----- DATA SECTION

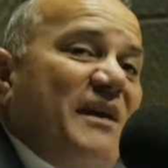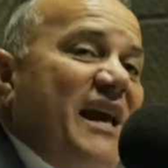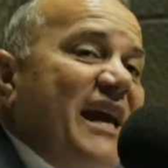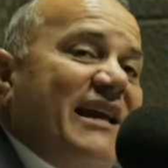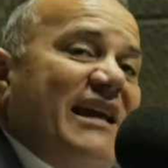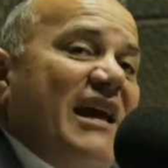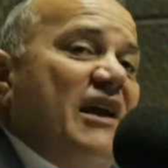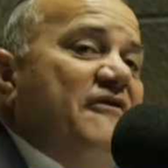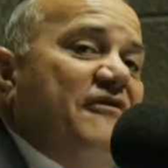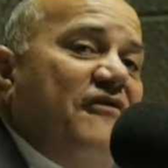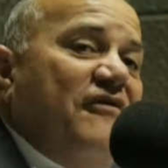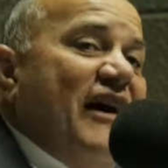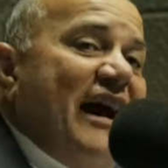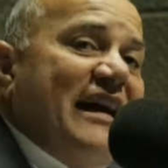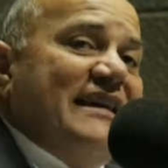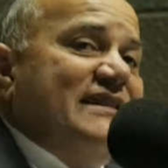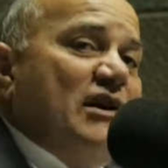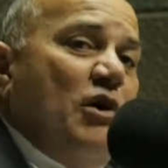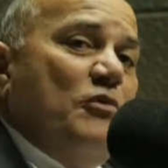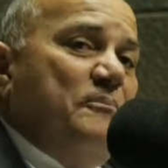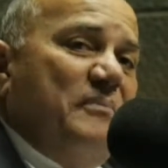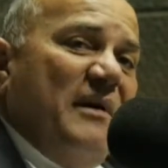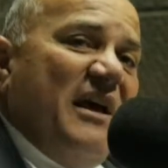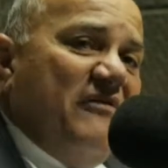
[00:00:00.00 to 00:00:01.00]
porque quem faz
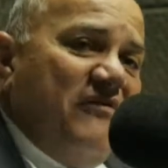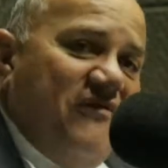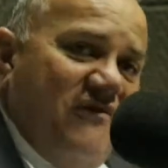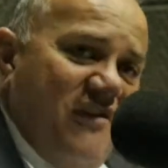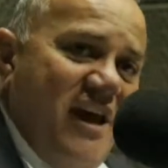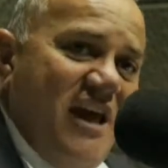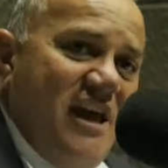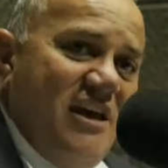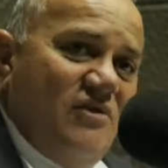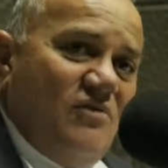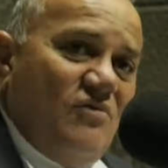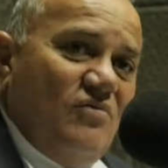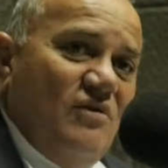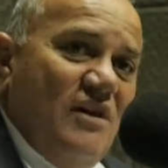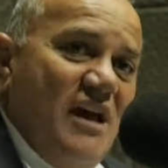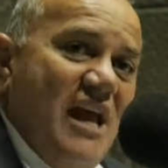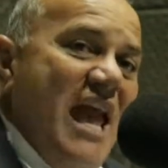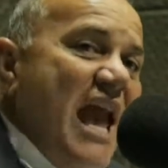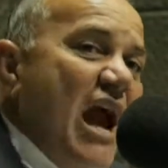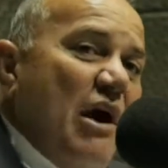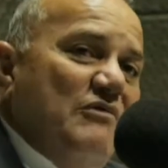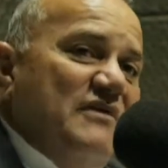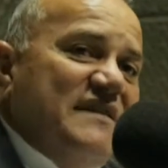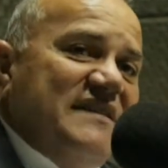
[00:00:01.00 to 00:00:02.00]
é o prefeito,
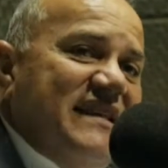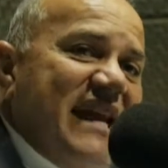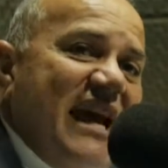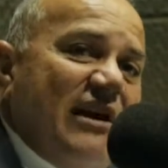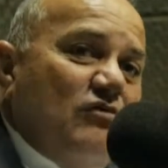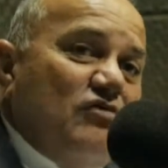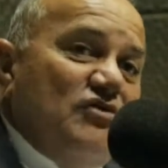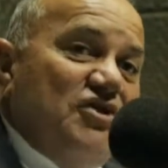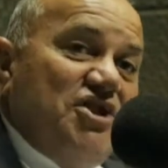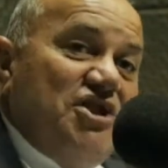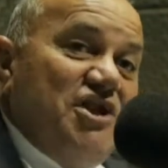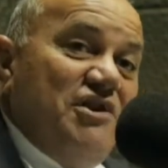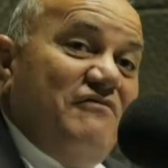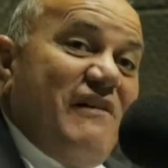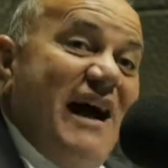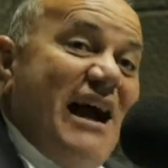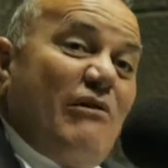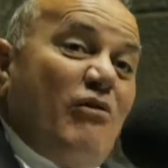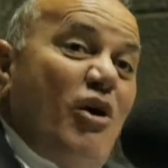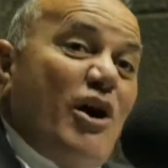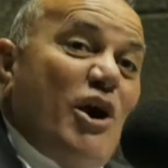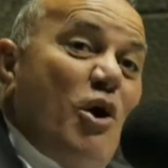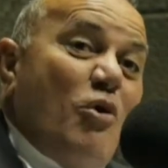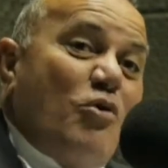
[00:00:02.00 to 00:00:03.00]
é o executivo.
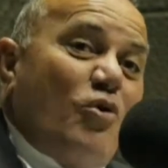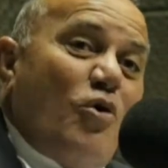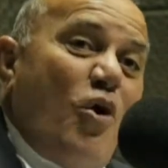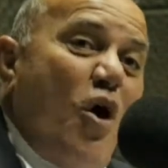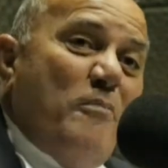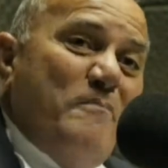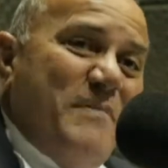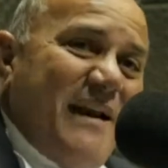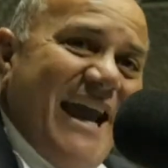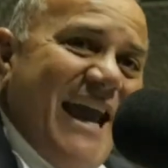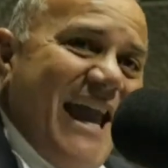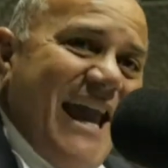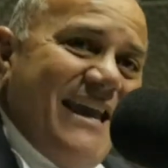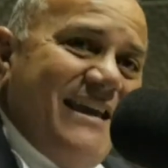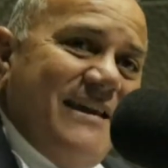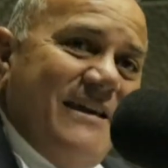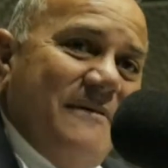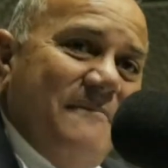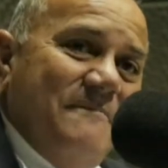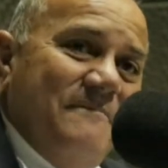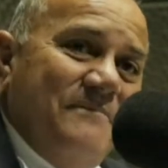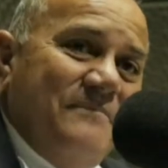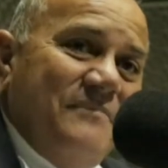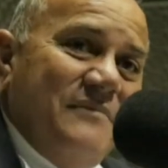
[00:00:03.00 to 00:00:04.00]
Agora eu cobrei.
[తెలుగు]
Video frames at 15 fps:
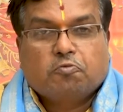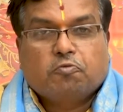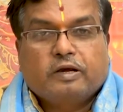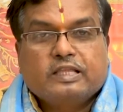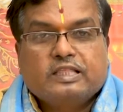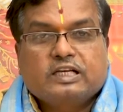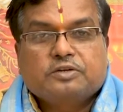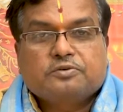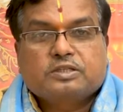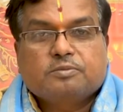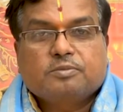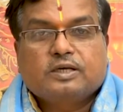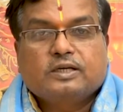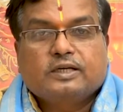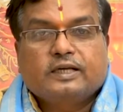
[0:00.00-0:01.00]
వైదిక
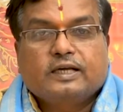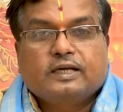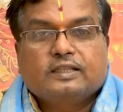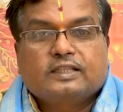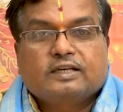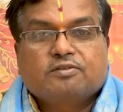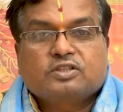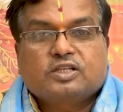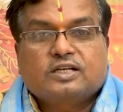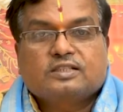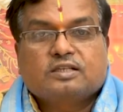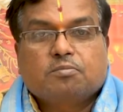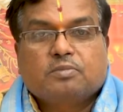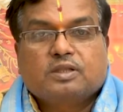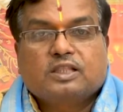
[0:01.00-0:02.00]
విషయములంటే దేవతా
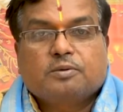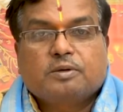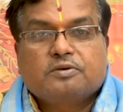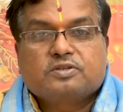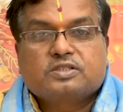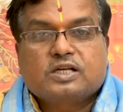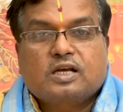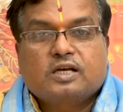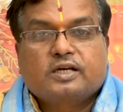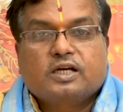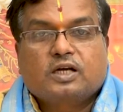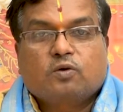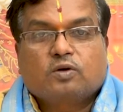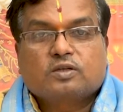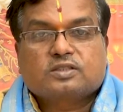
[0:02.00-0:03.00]
సంబంధమైన
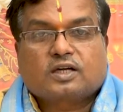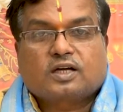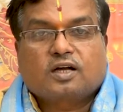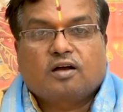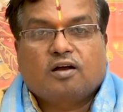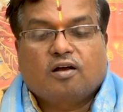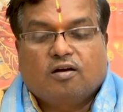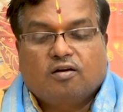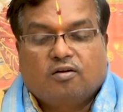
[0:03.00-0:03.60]
విషయాలన్నింటిలో కూడా చక్కగా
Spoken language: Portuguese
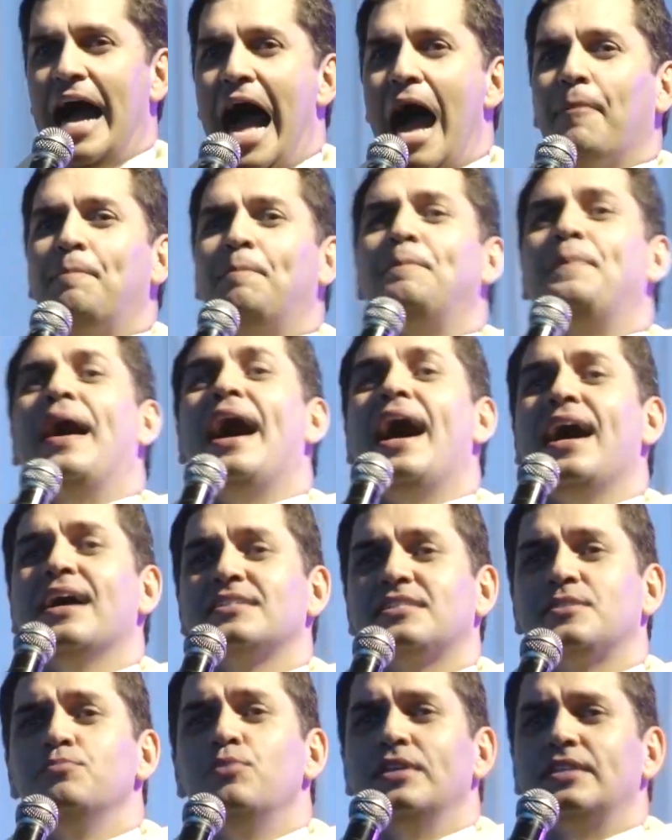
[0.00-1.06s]
A
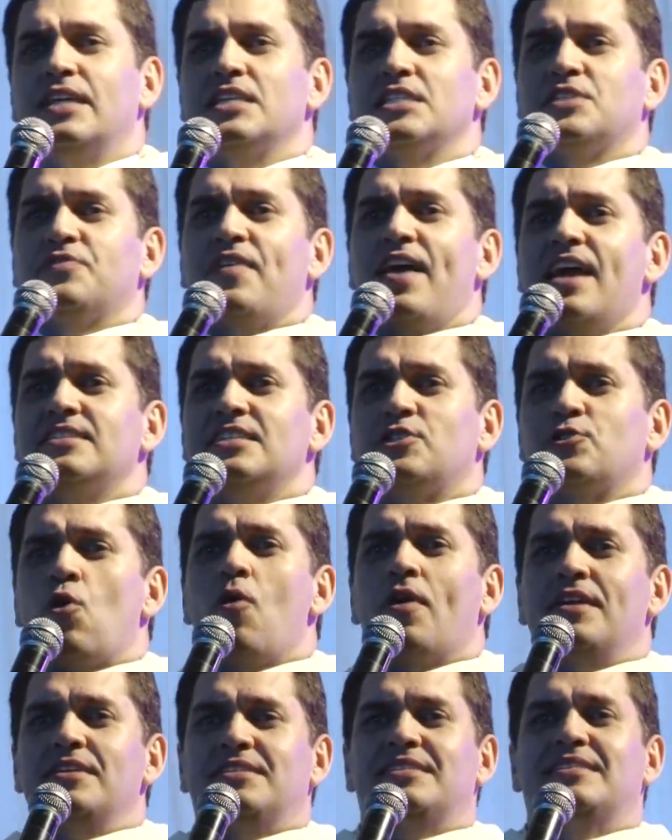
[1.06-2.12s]
paz, muitas vezes
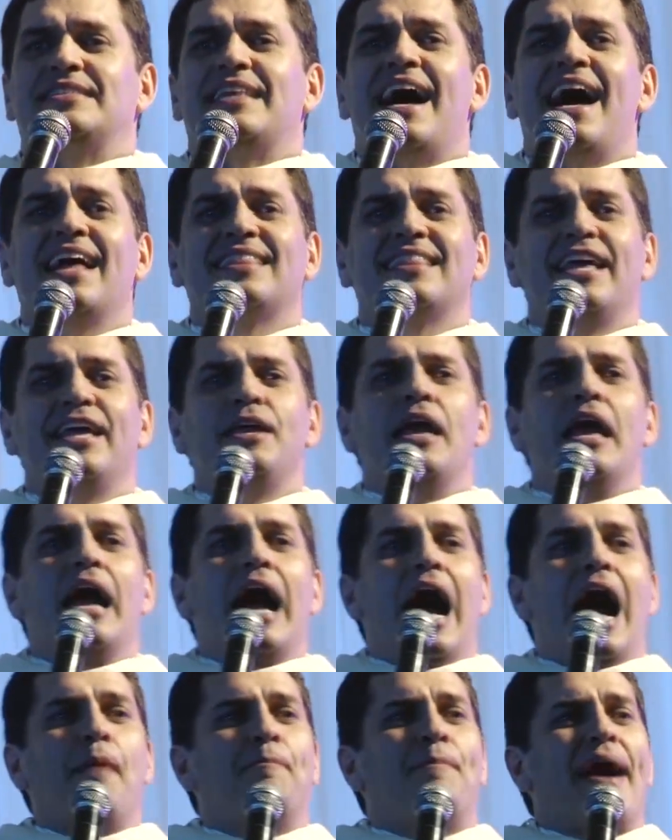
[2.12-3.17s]
conquistada em,
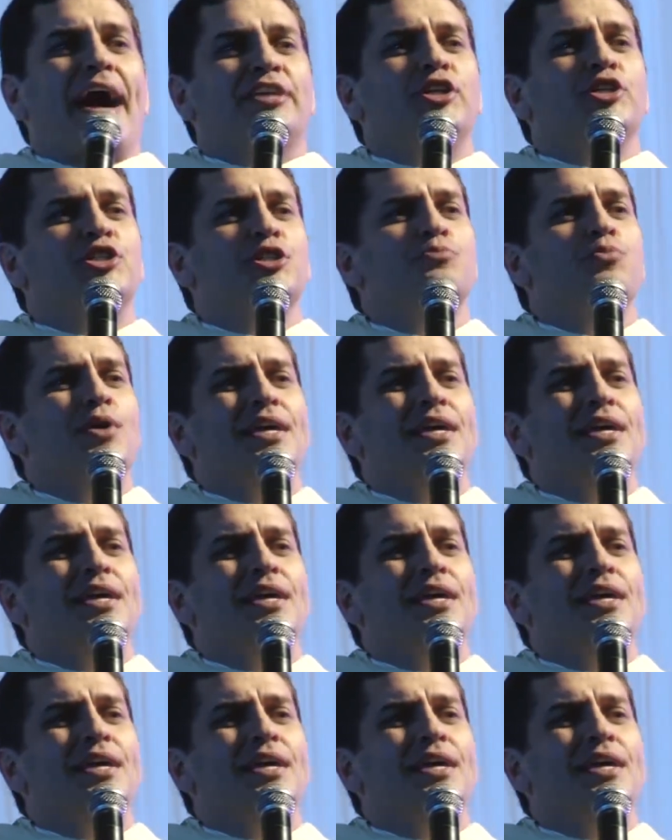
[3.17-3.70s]
a partir de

----------

> WHAT TO WORK ON: From the line that contains "Video frames at" down to the last line of the entries above, copy every line exactly and leave out the pictures.

> ANSWER FOR THE TASK:
Video frames at 15 fps:
[0:00.00-0:01.00]
వైదిక
[0:01.00-0:02.00]
విషయములంటే దేవతా
[0:02.00-0:03.00]
సంబంధమైన
[0:03.00-0:03.60]
విషయాలన్నింటిలో కూడా చక్కగా
Spoken language: Portuguese
[0.00-1.06s]
A
[1.06-2.12s]
paz, muitas vezes
[2.12-3.17s]
conquistada em,
[3.17-3.70s]
a partir de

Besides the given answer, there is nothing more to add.